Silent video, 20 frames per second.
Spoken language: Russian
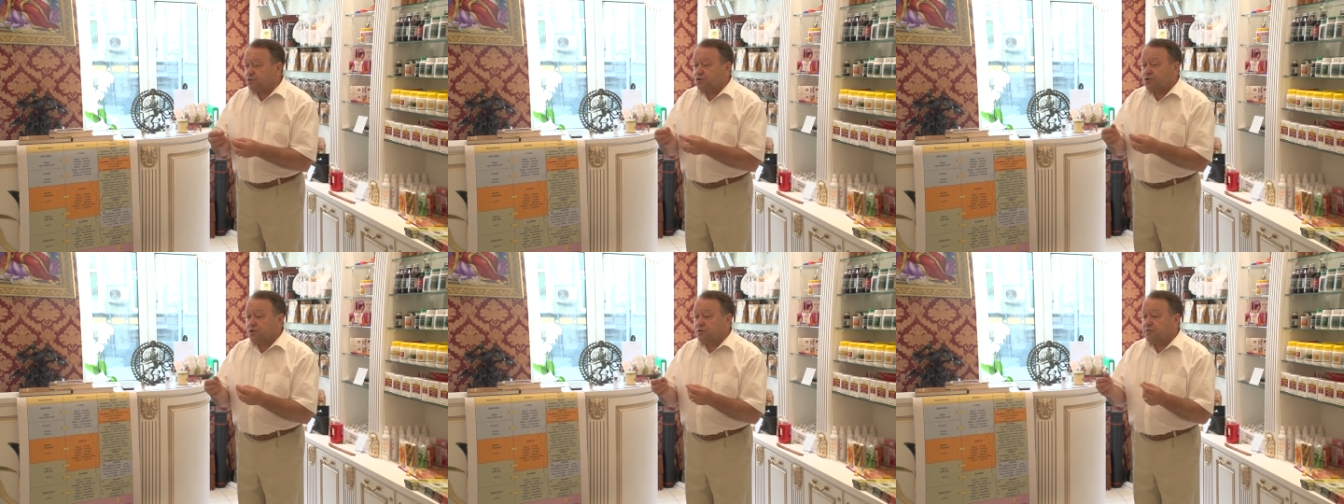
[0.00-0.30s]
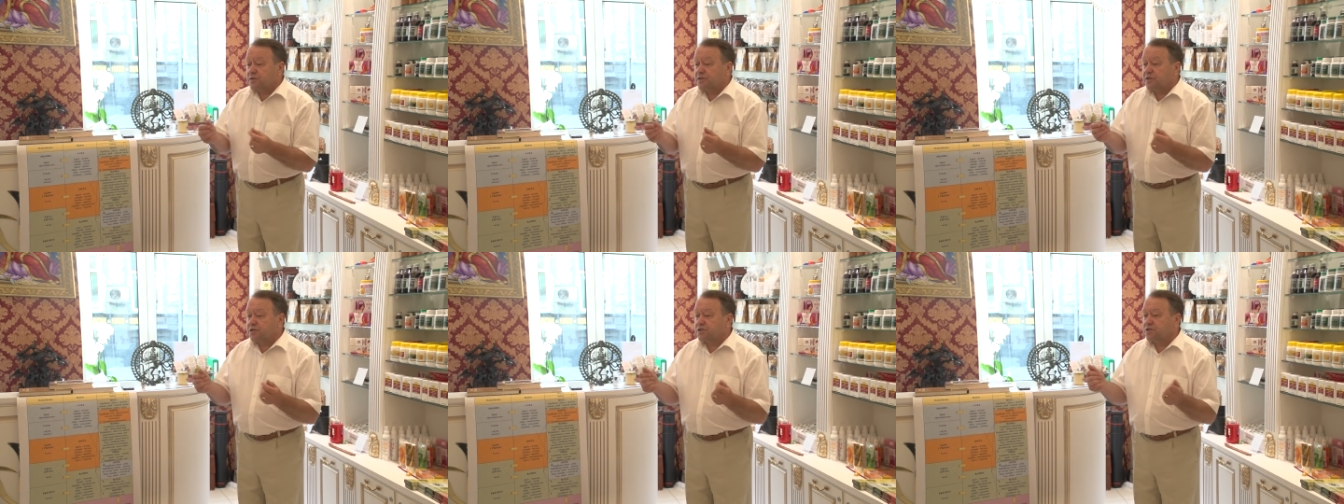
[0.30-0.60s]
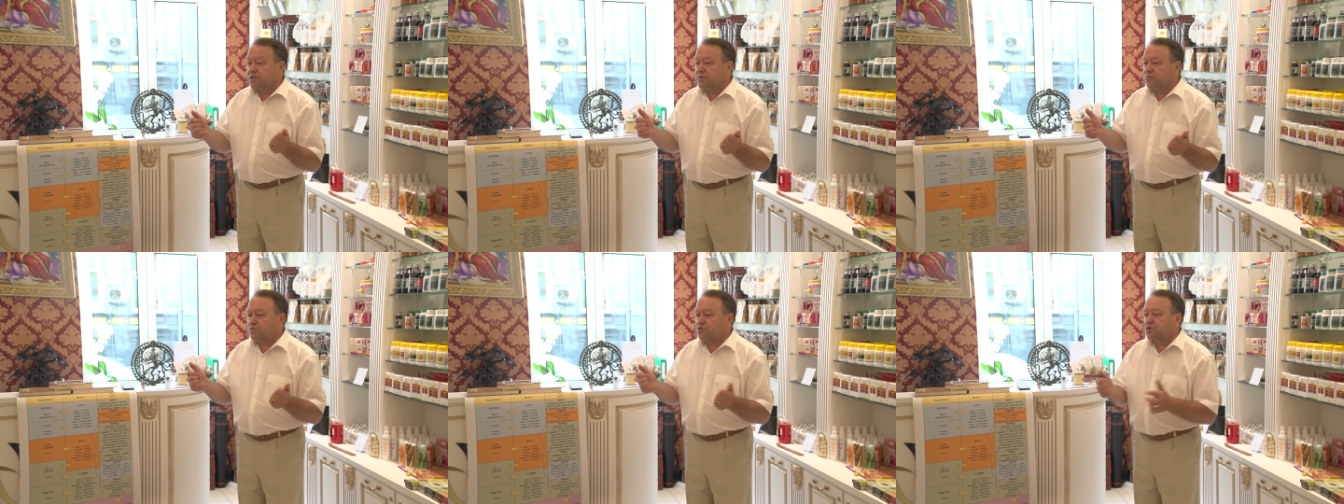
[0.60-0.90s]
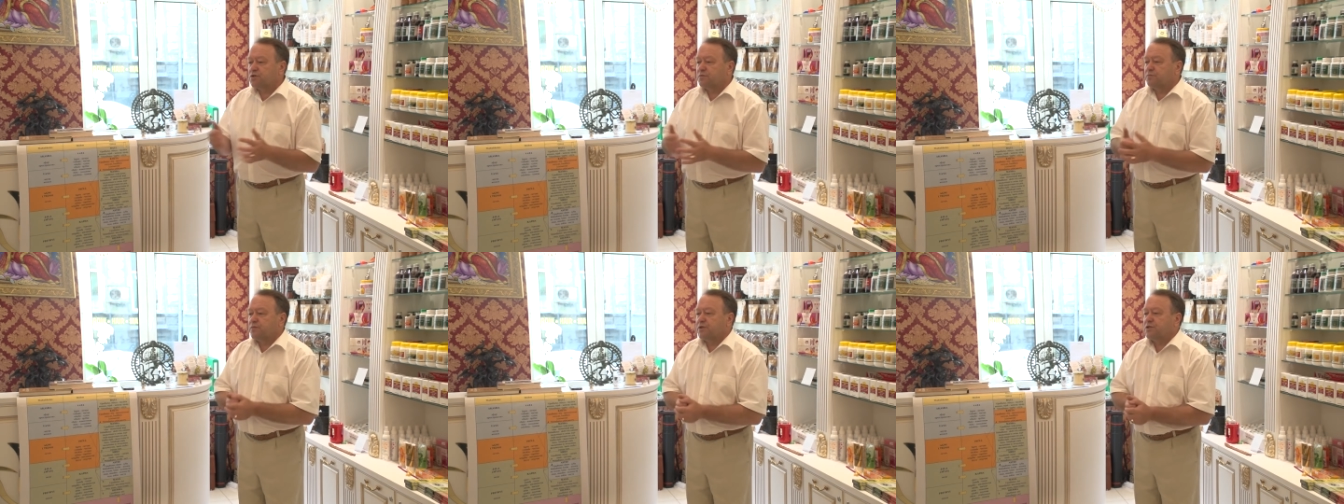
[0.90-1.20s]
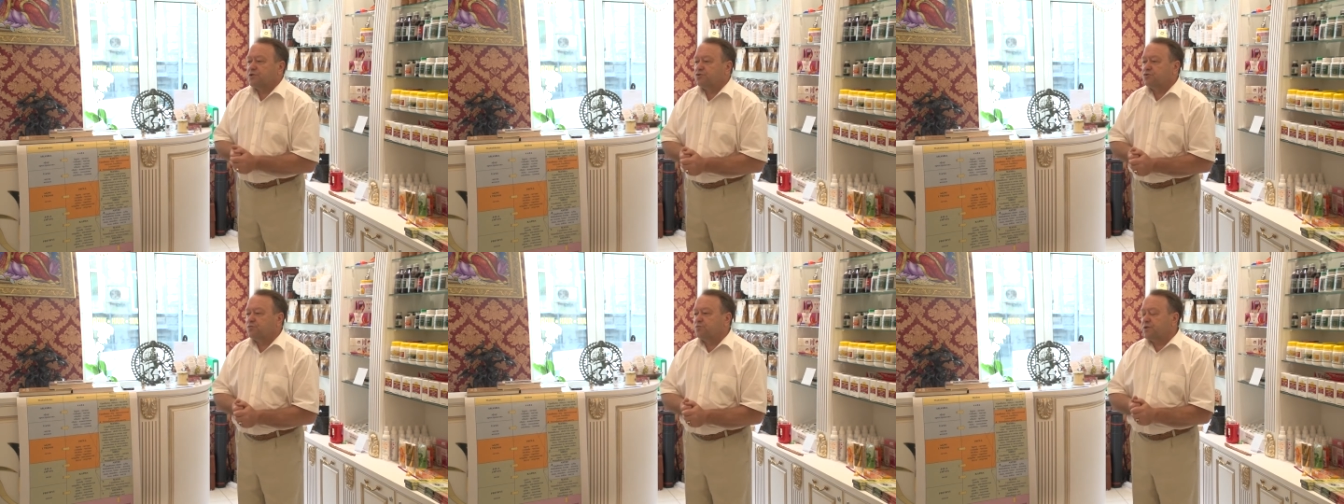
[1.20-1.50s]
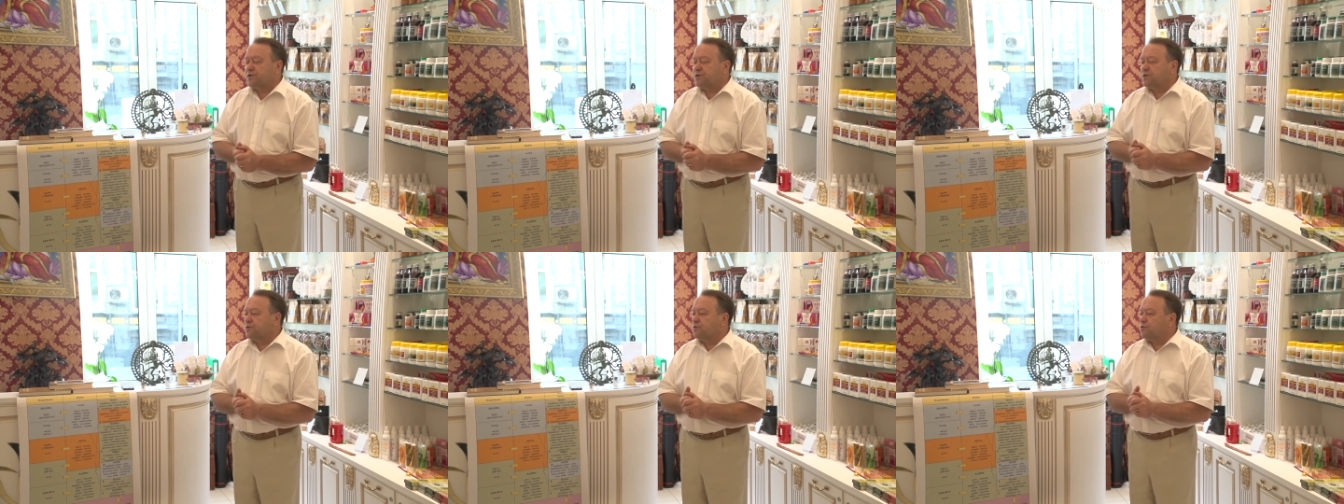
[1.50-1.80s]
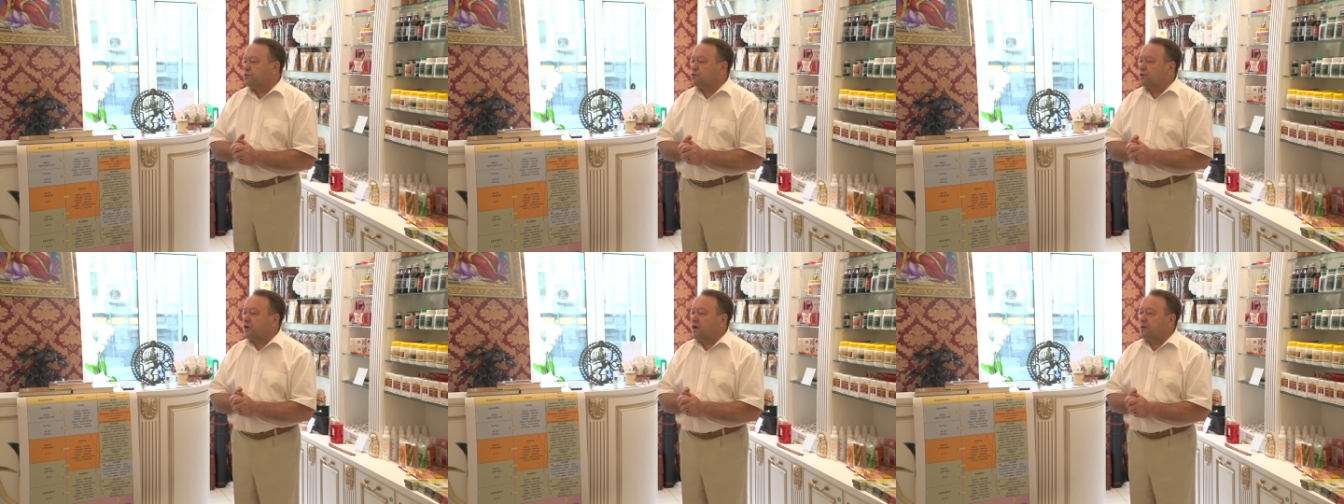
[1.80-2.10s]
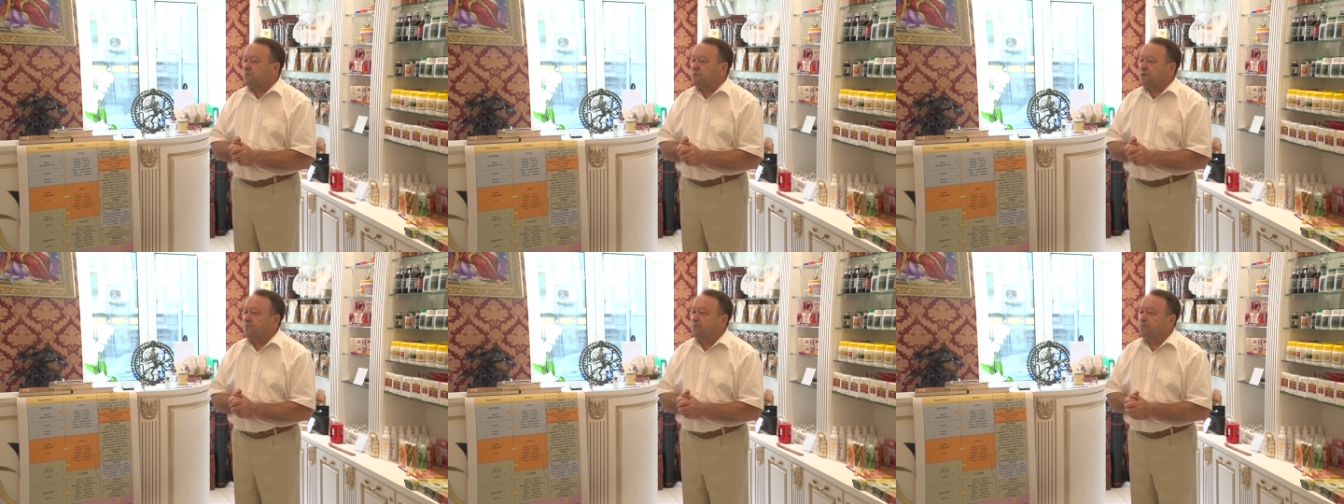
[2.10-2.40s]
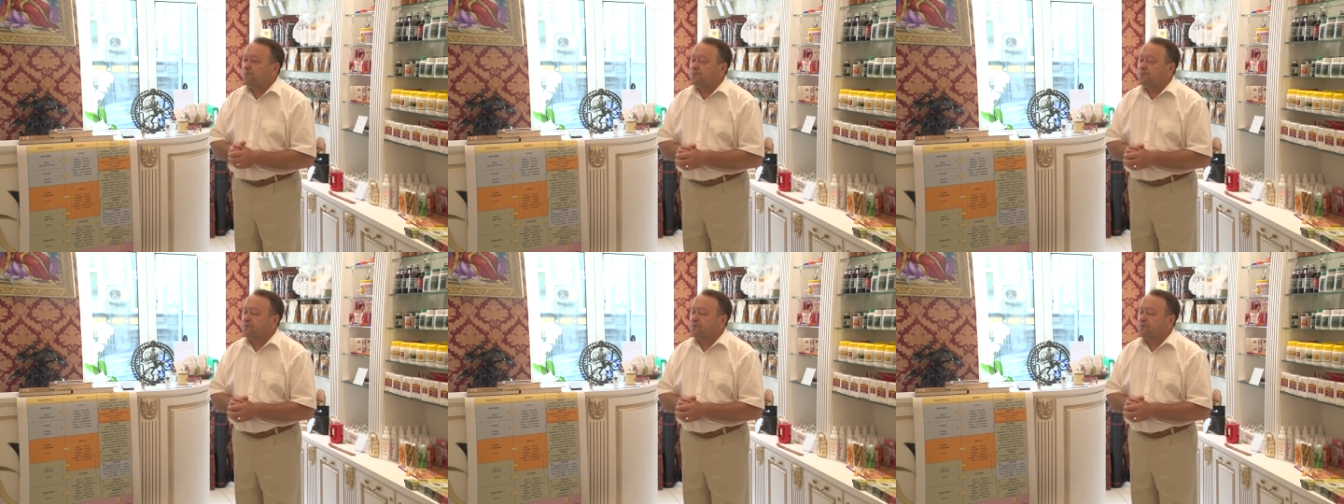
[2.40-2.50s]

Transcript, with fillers: что мы даже не можем пощупать руками.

——

— What you should do —
Images are to be skipped, and each line above is to be returned exactly.

— Solution to the problem —
Silent video, 20 frames per second.
Spoken language: Russian
[0.00-0.30s]
[0.30-0.60s]
[0.60-0.90s]
[0.90-1.20s]
[1.20-1.50s]
[1.50-1.80s]
[1.80-2.10s]
[2.10-2.40s]
[2.40-2.50s]

Transcript, with fillers: что мы даже не можем пощупать руками.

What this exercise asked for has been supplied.